**Your instructions:**
In the copy, include every entry exactly but none of the images.

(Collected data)
****************

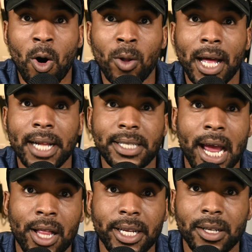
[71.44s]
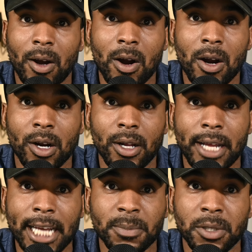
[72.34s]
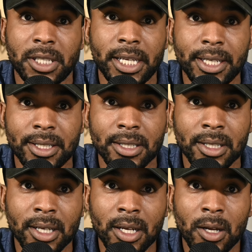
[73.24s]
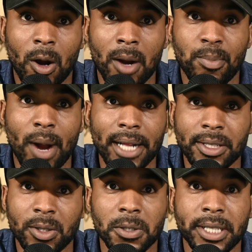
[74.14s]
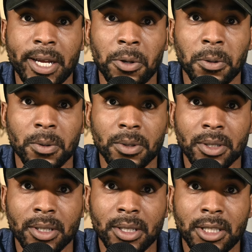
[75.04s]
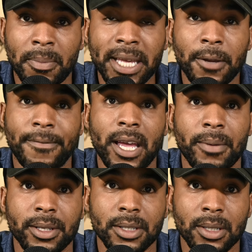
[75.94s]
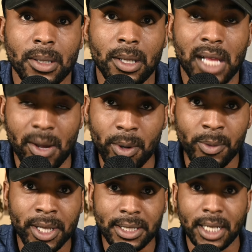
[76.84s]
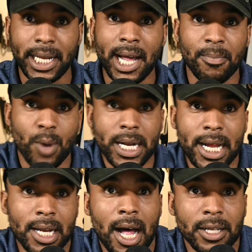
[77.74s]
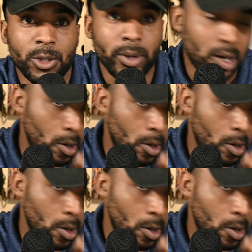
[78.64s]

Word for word: of talent or expertise or practice or skill to make you famous. Like when we really sit down and break down the hawk tuah girl,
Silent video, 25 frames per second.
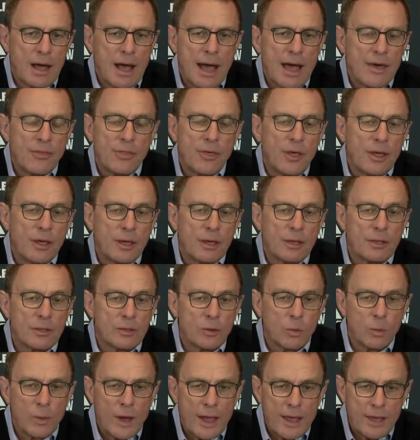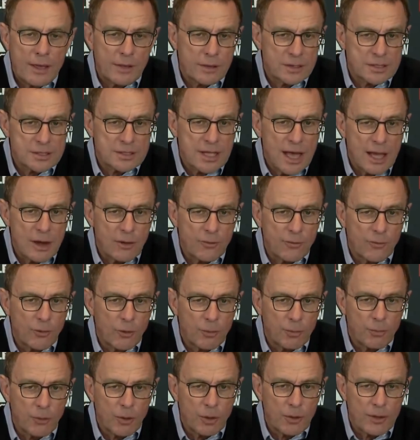I think the way, the style of
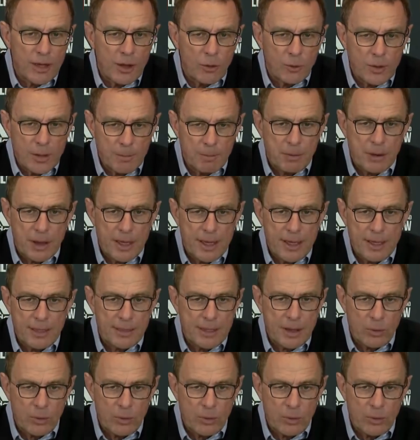football that we play,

****************

**Exercise answer:**
[71.44s]
[72.34s]
[73.24s]
[74.14s]
[75.04s]
[75.94s]
[76.84s]
[77.74s]
[78.64s]

Word for word: of talent or expertise or practice or skill to make you famous. Like when we really sit down and break down the hawk tuah girl,
Silent video, 25 frames per second.
I think the way, the style of
football that we play,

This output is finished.